**EXERCISE OBJECTIVE**
Once the line with "[6.40-7.47s]" has been located in the records below, set down that line and all subsequent lines exactly, omitting the pictures.

******************************

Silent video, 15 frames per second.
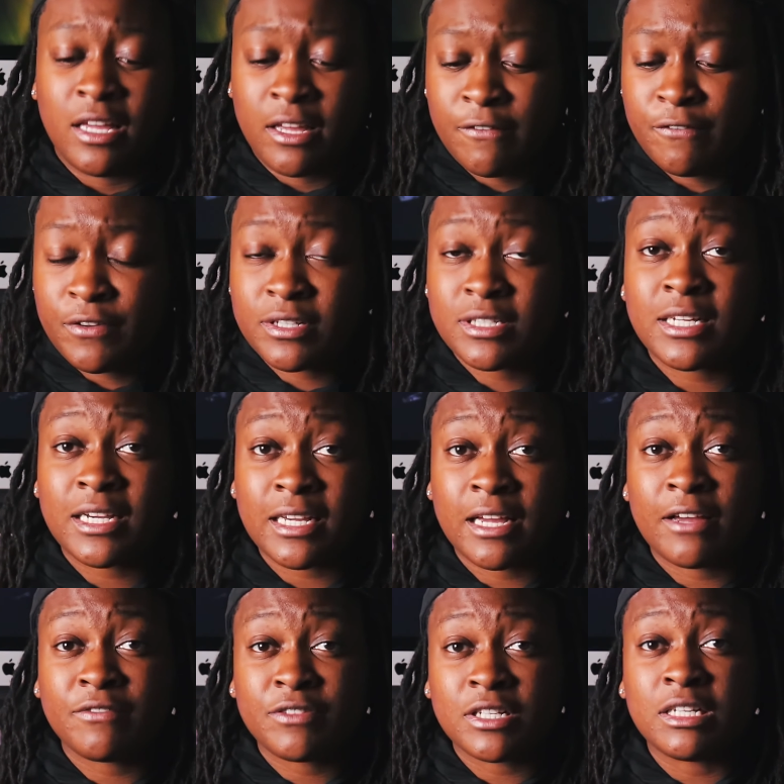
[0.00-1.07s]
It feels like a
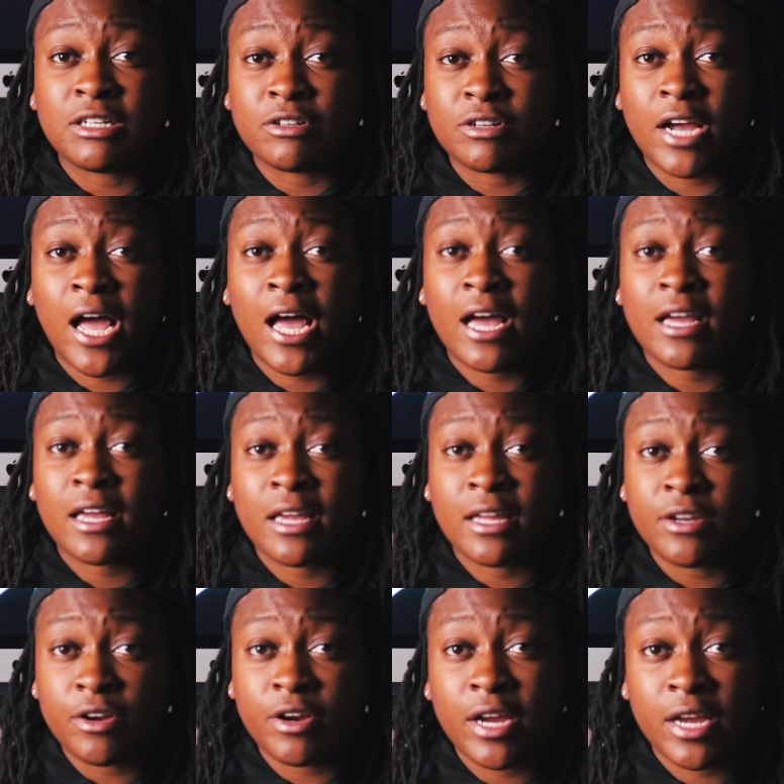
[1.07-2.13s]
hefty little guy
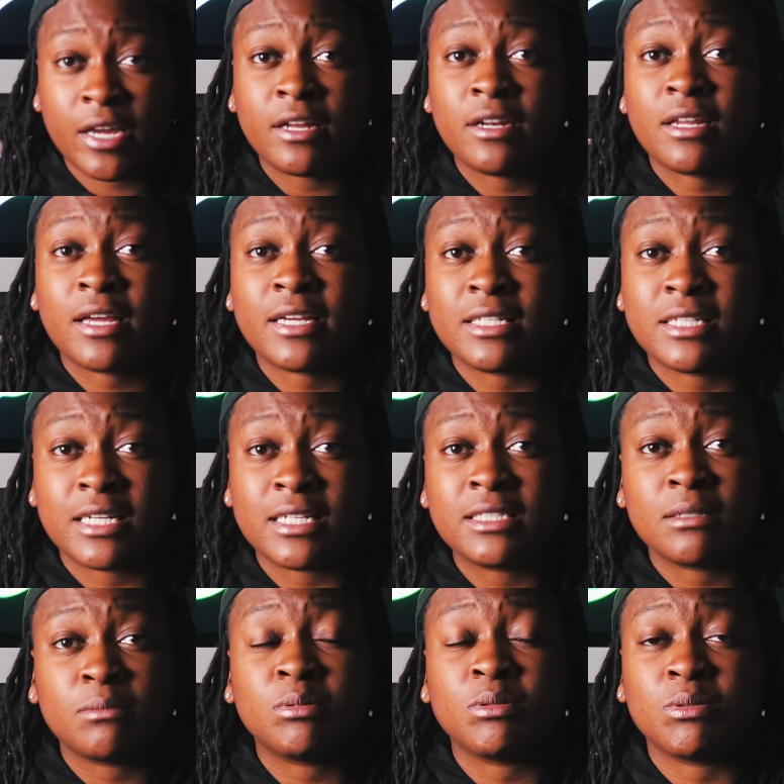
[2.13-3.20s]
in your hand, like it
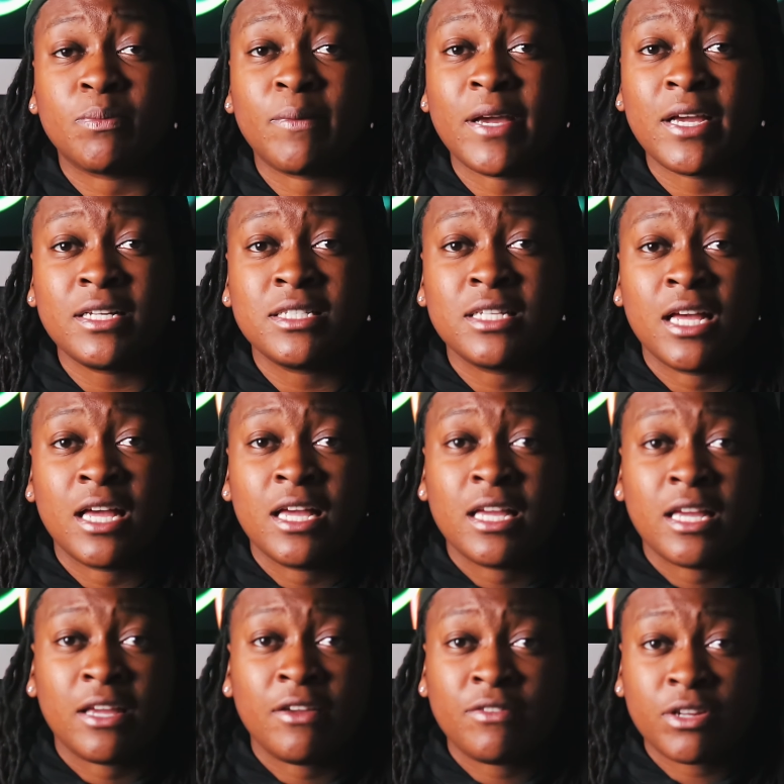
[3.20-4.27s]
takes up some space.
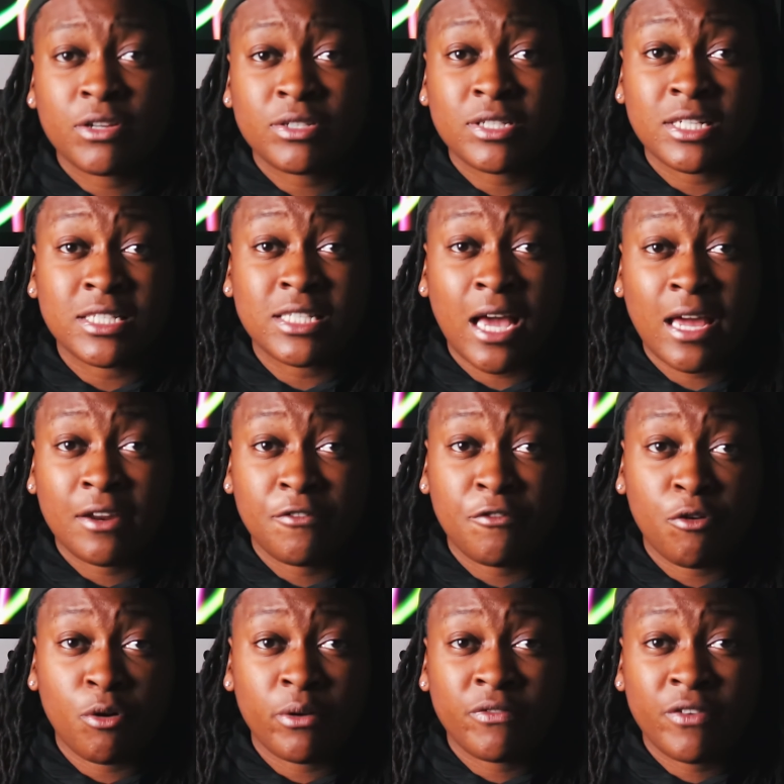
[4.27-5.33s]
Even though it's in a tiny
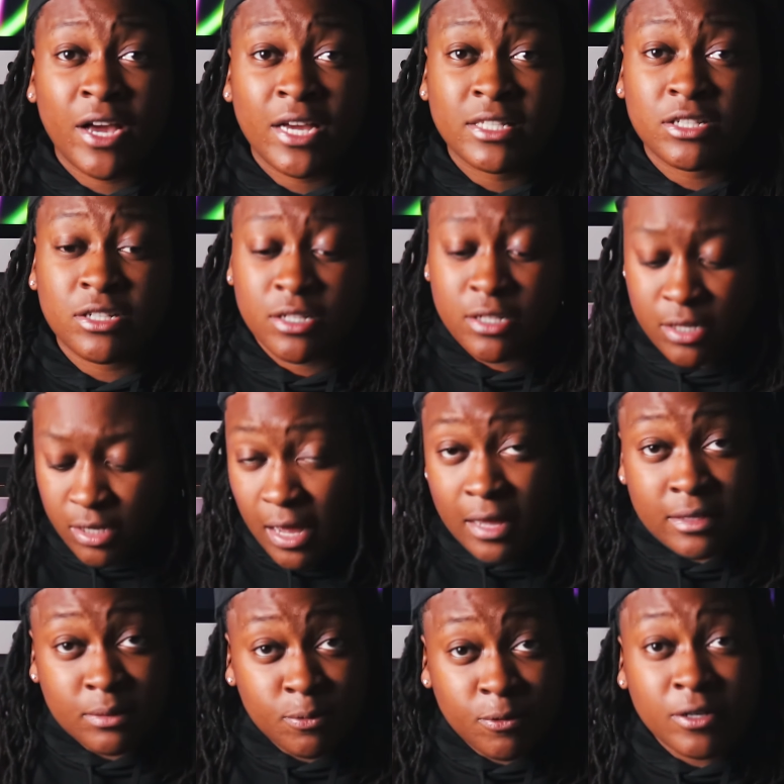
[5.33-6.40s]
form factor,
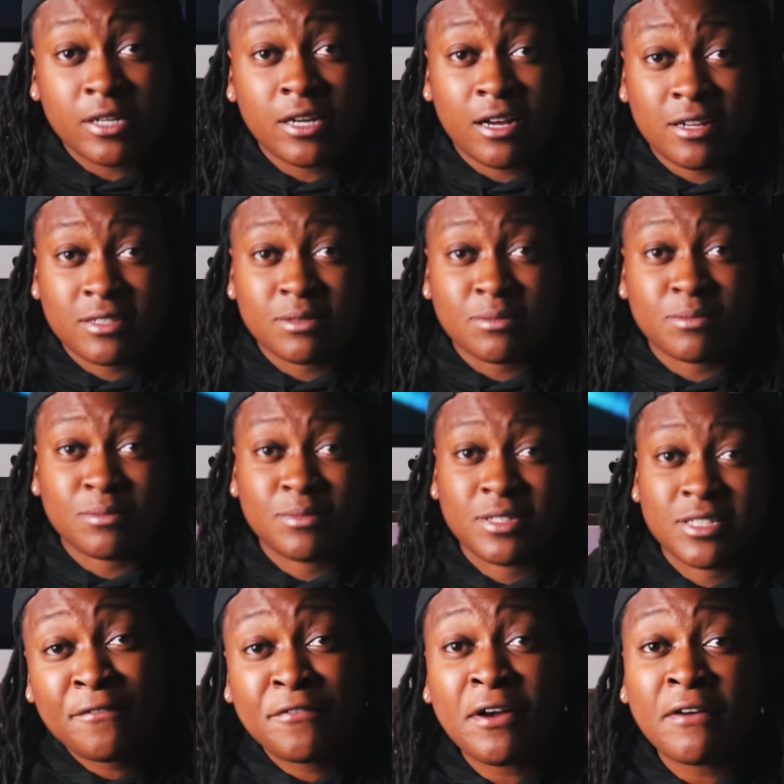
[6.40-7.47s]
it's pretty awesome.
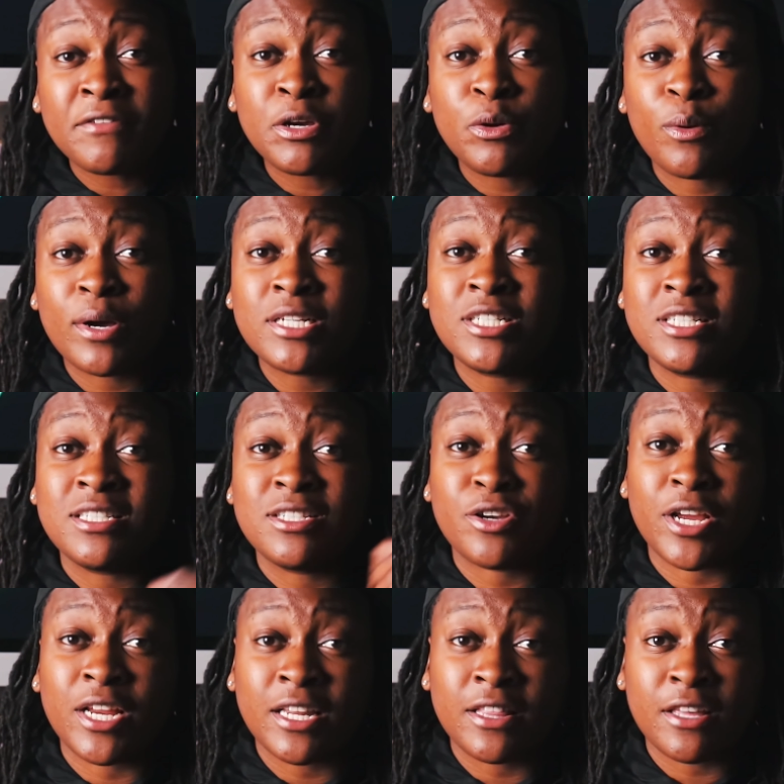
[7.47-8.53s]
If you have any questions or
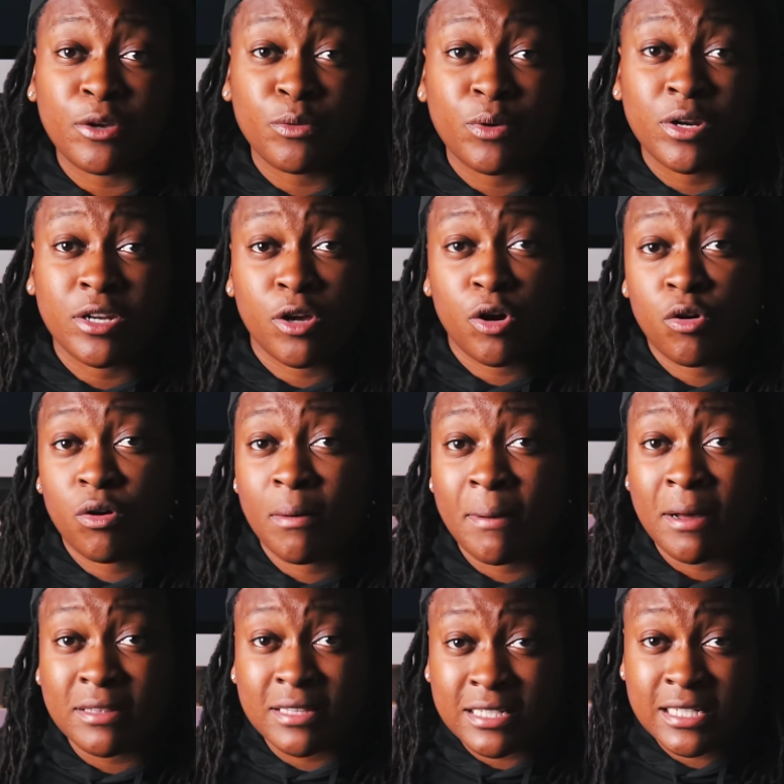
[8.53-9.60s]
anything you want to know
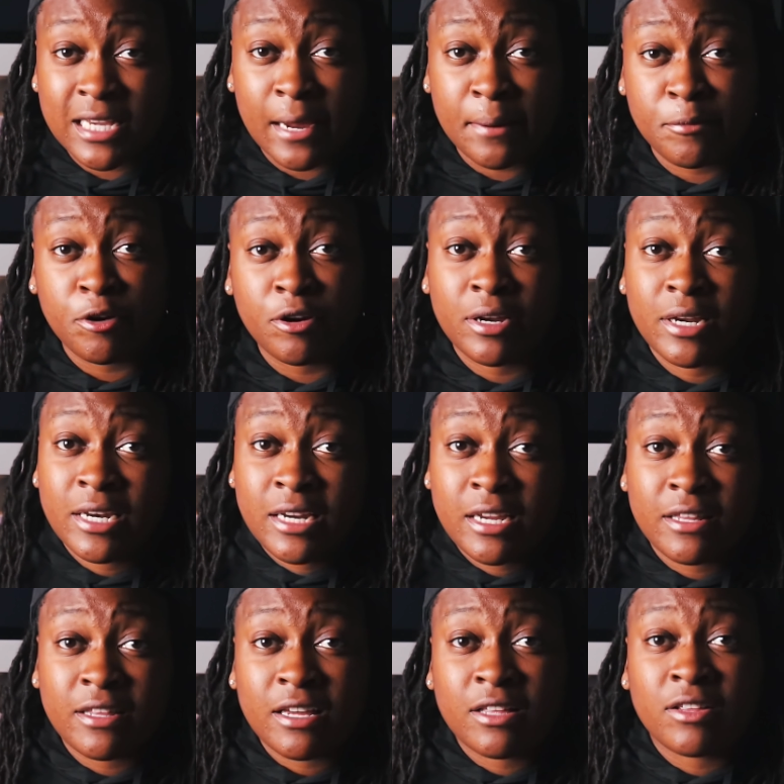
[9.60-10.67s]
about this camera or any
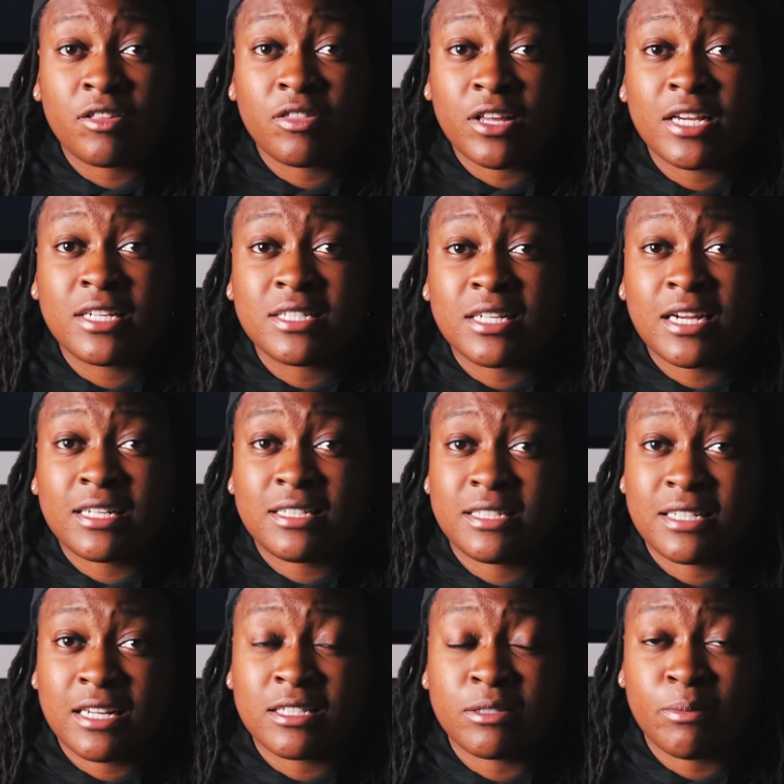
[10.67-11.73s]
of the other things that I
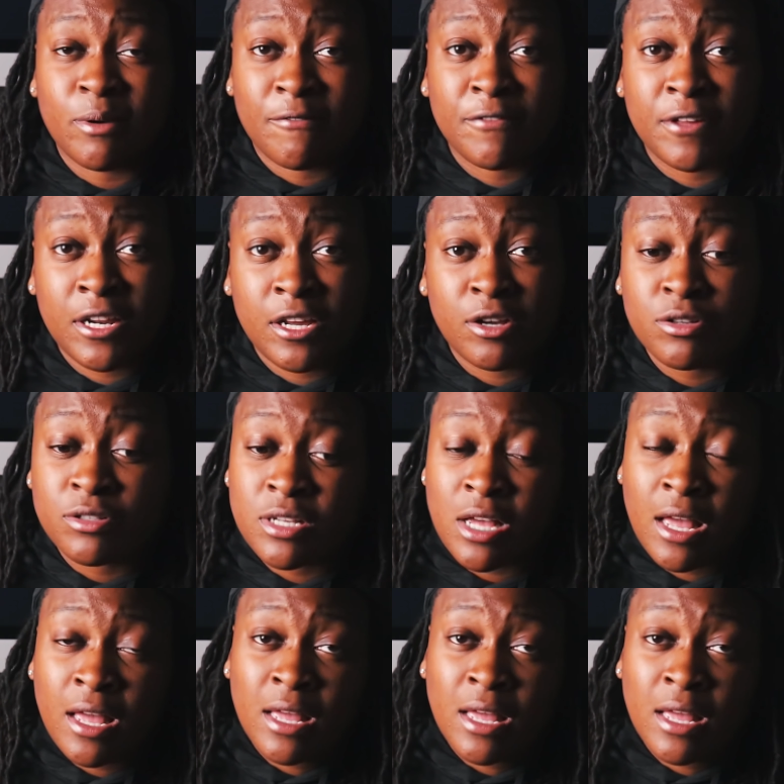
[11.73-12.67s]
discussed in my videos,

******************************

**RESULT OF THE EXERCISE**
[6.40-7.47s]
it's pretty awesome.
[7.47-8.53s]
If you have any questions or
[8.53-9.60s]
anything you want to know
[9.60-10.67s]
about this camera or any
[10.67-11.73s]
of the other things that I
[11.73-12.67s]
discussed in my videos,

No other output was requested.